# Task item
Word for word, repeat every entry that appears below.

[[ Input material, beginning ]]

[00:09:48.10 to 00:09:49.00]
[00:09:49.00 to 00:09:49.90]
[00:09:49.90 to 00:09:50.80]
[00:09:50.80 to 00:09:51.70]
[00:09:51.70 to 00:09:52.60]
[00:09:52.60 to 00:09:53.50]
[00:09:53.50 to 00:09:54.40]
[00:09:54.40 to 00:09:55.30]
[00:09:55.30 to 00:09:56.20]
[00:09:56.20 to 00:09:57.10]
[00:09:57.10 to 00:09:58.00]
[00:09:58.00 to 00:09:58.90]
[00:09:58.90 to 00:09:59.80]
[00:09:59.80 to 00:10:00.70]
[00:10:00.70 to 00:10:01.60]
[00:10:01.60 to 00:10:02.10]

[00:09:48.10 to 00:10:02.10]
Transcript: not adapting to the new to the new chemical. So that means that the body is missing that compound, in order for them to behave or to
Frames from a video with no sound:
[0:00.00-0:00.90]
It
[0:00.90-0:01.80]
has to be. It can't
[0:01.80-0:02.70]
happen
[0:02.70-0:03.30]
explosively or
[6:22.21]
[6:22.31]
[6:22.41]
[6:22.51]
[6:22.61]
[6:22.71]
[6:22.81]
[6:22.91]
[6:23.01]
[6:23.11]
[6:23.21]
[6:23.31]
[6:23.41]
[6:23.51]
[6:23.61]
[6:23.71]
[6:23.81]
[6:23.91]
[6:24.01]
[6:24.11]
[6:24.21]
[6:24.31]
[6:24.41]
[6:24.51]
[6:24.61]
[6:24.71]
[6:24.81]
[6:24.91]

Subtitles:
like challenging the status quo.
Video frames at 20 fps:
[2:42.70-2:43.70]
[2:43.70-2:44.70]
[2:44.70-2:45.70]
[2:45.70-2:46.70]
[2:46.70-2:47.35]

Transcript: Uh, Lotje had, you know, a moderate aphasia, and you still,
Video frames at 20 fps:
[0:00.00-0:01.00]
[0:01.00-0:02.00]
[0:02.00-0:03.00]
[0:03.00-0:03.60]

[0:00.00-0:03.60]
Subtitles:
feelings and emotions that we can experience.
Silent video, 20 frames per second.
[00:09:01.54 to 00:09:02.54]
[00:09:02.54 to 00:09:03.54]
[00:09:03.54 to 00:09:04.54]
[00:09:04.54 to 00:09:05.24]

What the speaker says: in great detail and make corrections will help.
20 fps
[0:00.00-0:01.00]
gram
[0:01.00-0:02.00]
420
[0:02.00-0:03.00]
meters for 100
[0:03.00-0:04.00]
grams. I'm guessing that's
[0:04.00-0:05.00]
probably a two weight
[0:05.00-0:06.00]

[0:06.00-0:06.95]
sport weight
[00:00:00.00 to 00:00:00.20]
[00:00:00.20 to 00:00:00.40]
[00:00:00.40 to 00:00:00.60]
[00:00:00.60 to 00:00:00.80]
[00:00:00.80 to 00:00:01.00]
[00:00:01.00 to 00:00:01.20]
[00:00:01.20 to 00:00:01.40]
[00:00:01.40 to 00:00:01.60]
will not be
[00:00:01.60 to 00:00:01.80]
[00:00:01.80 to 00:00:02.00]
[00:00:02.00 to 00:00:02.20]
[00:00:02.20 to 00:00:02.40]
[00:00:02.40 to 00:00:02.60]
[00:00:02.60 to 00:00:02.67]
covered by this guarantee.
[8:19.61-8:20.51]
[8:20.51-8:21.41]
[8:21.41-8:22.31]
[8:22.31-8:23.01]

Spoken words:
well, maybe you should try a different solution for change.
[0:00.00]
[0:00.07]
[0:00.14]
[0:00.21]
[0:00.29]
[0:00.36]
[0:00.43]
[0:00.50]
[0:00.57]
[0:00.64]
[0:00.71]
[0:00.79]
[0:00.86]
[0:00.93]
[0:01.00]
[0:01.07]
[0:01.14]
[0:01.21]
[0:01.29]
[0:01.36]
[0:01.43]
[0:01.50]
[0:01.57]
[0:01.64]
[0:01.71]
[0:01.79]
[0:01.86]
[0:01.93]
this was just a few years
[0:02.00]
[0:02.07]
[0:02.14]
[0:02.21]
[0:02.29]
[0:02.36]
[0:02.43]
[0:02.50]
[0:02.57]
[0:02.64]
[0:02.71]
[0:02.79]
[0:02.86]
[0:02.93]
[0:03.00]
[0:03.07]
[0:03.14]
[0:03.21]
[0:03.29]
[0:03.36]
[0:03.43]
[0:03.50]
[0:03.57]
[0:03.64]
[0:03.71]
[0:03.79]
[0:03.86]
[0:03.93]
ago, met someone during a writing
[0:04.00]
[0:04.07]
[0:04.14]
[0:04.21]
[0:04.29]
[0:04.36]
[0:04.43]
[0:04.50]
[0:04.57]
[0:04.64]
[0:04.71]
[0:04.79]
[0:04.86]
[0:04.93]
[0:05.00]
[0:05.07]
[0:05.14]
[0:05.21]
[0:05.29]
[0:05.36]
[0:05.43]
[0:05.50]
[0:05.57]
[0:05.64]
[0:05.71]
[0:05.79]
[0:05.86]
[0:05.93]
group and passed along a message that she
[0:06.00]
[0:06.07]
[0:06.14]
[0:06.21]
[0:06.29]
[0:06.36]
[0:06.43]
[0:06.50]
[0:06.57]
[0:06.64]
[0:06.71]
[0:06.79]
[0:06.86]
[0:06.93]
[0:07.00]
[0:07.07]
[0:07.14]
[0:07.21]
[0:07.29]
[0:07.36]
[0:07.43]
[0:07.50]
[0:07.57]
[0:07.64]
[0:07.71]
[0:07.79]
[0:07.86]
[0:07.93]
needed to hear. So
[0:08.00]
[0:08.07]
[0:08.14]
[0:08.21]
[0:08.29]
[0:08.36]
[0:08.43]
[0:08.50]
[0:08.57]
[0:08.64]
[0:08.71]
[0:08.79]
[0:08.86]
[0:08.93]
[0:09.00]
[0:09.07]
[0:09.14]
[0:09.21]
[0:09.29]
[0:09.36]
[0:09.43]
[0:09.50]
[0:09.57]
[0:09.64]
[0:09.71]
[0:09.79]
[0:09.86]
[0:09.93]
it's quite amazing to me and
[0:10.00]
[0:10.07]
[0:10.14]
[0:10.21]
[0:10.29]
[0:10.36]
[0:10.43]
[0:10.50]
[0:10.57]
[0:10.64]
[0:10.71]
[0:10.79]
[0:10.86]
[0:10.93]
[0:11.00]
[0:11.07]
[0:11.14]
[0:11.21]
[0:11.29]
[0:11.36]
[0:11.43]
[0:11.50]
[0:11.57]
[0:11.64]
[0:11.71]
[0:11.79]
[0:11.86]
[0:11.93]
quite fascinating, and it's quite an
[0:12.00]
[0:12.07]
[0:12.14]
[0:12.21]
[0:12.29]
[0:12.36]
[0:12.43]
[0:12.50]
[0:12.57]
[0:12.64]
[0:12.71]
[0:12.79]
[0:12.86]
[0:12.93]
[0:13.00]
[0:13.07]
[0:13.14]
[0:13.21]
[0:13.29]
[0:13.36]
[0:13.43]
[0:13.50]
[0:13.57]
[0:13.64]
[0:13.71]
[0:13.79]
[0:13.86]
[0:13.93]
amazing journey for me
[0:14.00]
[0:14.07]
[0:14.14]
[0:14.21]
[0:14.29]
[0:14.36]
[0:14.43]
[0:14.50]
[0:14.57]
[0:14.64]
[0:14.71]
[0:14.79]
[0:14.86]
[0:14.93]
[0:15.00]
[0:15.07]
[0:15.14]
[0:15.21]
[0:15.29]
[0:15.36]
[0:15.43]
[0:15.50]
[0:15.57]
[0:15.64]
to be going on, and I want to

[[ Input material, end ]]

# Solution for this exercise
[00:09:48.10 to 00:09:49.00]
[00:09:49.00 to 00:09:49.90]
[00:09:49.90 to 00:09:50.80]
[00:09:50.80 to 00:09:51.70]
[00:09:51.70 to 00:09:52.60]
[00:09:52.60 to 00:09:53.50]
[00:09:53.50 to 00:09:54.40]
[00:09:54.40 to 00:09:55.30]
[00:09:55.30 to 00:09:56.20]
[00:09:56.20 to 00:09:57.10]
[00:09:57.10 to 00:09:58.00]
[00:09:58.00 to 00:09:58.90]
[00:09:58.90 to 00:09:59.80]
[00:09:59.80 to 00:10:00.70]
[00:10:00.70 to 00:10:01.60]
[00:10:01.60 to 00:10:02.10]

[00:09:48.10 to 00:10:02.10]
Transcript: not adapting to the new to the new chemical. So that means that the body is missing that compound, in order for them to behave or to
Frames from a video with no sound:
[0:00.00-0:00.90]
It
[0:00.90-0:01.80]
has to be. It can't
[0:01.80-0:02.70]
happen
[0:02.70-0:03.30]
explosively or
[6:22.21]
[6:22.31]
[6:22.41]
[6:22.51]
[6:22.61]
[6:22.71]
[6:22.81]
[6:22.91]
[6:23.01]
[6:23.11]
[6:23.21]
[6:23.31]
[6:23.41]
[6:23.51]
[6:23.61]
[6:23.71]
[6:23.81]
[6:23.91]
[6:24.01]
[6:24.11]
[6:24.21]
[6:24.31]
[6:24.41]
[6:24.51]
[6:24.61]
[6:24.71]
[6:24.81]
[6:24.91]

Subtitles:
like challenging the status quo.
Video frames at 20 fps:
[2:42.70-2:43.70]
[2:43.70-2:44.70]
[2:44.70-2:45.70]
[2:45.70-2:46.70]
[2:46.70-2:47.35]

Transcript: Uh, Lotje had, you know, a moderate aphasia, and you still,
Video frames at 20 fps:
[0:00.00-0:01.00]
[0:01.00-0:02.00]
[0:02.00-0:03.00]
[0:03.00-0:03.60]

[0:00.00-0:03.60]
Subtitles:
feelings and emotions that we can experience.
Silent video, 20 frames per second.
[00:09:01.54 to 00:09:02.54]
[00:09:02.54 to 00:09:03.54]
[00:09:03.54 to 00:09:04.54]
[00:09:04.54 to 00:09:05.24]

What the speaker says: in great detail and make corrections will help.
20 fps
[0:00.00-0:01.00]
gram
[0:01.00-0:02.00]
420
[0:02.00-0:03.00]
meters for 100
[0:03.00-0:04.00]
grams. I'm guessing that's
[0:04.00-0:05.00]
probably a two weight
[0:05.00-0:06.00]

[0:06.00-0:06.95]
sport weight
[00:00:00.00 to 00:00:00.20]
[00:00:00.20 to 00:00:00.40]
[00:00:00.40 to 00:00:00.60]
[00:00:00.60 to 00:00:00.80]
[00:00:00.80 to 00:00:01.00]
[00:00:01.00 to 00:00:01.20]
[00:00:01.20 to 00:00:01.40]
[00:00:01.40 to 00:00:01.60]
will not be
[00:00:01.60 to 00:00:01.80]
[00:00:01.80 to 00:00:02.00]
[00:00:02.00 to 00:00:02.20]
[00:00:02.20 to 00:00:02.40]
[00:00:02.40 to 00:00:02.60]
[00:00:02.60 to 00:00:02.67]
covered by this guarantee.
[8:19.61-8:20.51]
[8:20.51-8:21.41]
[8:21.41-8:22.31]
[8:22.31-8:23.01]

Spoken words:
well, maybe you should try a different solution for change.
[0:00.00]
[0:00.07]
[0:00.14]
[0:00.21]
[0:00.29]
[0:00.36]
[0:00.43]
[0:00.50]
[0:00.57]
[0:00.64]
[0:00.71]
[0:00.79]
[0:00.86]
[0:00.93]
[0:01.00]
[0:01.07]
[0:01.14]
[0:01.21]
[0:01.29]
[0:01.36]
[0:01.43]
[0:01.50]
[0:01.57]
[0:01.64]
[0:01.71]
[0:01.79]
[0:01.86]
[0:01.93]
this was just a few years
[0:02.00]
[0:02.07]
[0:02.14]
[0:02.21]
[0:02.29]
[0:02.36]
[0:02.43]
[0:02.50]
[0:02.57]
[0:02.64]
[0:02.71]
[0:02.79]
[0:02.86]
[0:02.93]
[0:03.00]
[0:03.07]
[0:03.14]
[0:03.21]
[0:03.29]
[0:03.36]
[0:03.43]
[0:03.50]
[0:03.57]
[0:03.64]
[0:03.71]
[0:03.79]
[0:03.86]
[0:03.93]
ago, met someone during a writing
[0:04.00]
[0:04.07]
[0:04.14]
[0:04.21]
[0:04.29]
[0:04.36]
[0:04.43]
[0:04.50]
[0:04.57]
[0:04.64]
[0:04.71]
[0:04.79]
[0:04.86]
[0:04.93]
[0:05.00]
[0:05.07]
[0:05.14]
[0:05.21]
[0:05.29]
[0:05.36]
[0:05.43]
[0:05.50]
[0:05.57]
[0:05.64]
[0:05.71]
[0:05.79]
[0:05.86]
[0:05.93]
group and passed along a message that she
[0:06.00]
[0:06.07]
[0:06.14]
[0:06.21]
[0:06.29]
[0:06.36]
[0:06.43]
[0:06.50]
[0:06.57]
[0:06.64]
[0:06.71]
[0:06.79]
[0:06.86]
[0:06.93]
[0:07.00]
[0:07.07]
[0:07.14]
[0:07.21]
[0:07.29]
[0:07.36]
[0:07.43]
[0:07.50]
[0:07.57]
[0:07.64]
[0:07.71]
[0:07.79]
[0:07.86]
[0:07.93]
needed to hear. So
[0:08.00]
[0:08.07]
[0:08.14]
[0:08.21]
[0:08.29]
[0:08.36]
[0:08.43]
[0:08.50]
[0:08.57]
[0:08.64]
[0:08.71]
[0:08.79]
[0:08.86]
[0:08.93]
[0:09.00]
[0:09.07]
[0:09.14]
[0:09.21]
[0:09.29]
[0:09.36]
[0:09.43]
[0:09.50]
[0:09.57]
[0:09.64]
[0:09.71]
[0:09.79]
[0:09.86]
[0:09.93]
it's quite amazing to me and
[0:10.00]
[0:10.07]
[0:10.14]
[0:10.21]
[0:10.29]
[0:10.36]
[0:10.43]
[0:10.50]
[0:10.57]
[0:10.64]
[0:10.71]
[0:10.79]
[0:10.86]
[0:10.93]
[0:11.00]
[0:11.07]
[0:11.14]
[0:11.21]
[0:11.29]
[0:11.36]
[0:11.43]
[0:11.50]
[0:11.57]
[0:11.64]
[0:11.71]
[0:11.79]
[0:11.86]
[0:11.93]
quite fascinating, and it's quite an
[0:12.00]
[0:12.07]
[0:12.14]
[0:12.21]
[0:12.29]
[0:12.36]
[0:12.43]
[0:12.50]
[0:12.57]
[0:12.64]
[0:12.71]
[0:12.79]
[0:12.86]
[0:12.93]
[0:13.00]
[0:13.07]
[0:13.14]
[0:13.21]
[0:13.29]
[0:13.36]
[0:13.43]
[0:13.50]
[0:13.57]
[0:13.64]
[0:13.71]
[0:13.79]
[0:13.86]
[0:13.93]
amazing journey for me
[0:14.00]
[0:14.07]
[0:14.14]
[0:14.21]
[0:14.29]
[0:14.36]
[0:14.43]
[0:14.50]
[0:14.57]
[0:14.64]
[0:14.71]
[0:14.79]
[0:14.86]
[0:14.93]
[0:15.00]
[0:15.07]
[0:15.14]
[0:15.21]
[0:15.29]
[0:15.36]
[0:15.43]
[0:15.50]
[0:15.57]
[0:15.64]
to be going on, and I want to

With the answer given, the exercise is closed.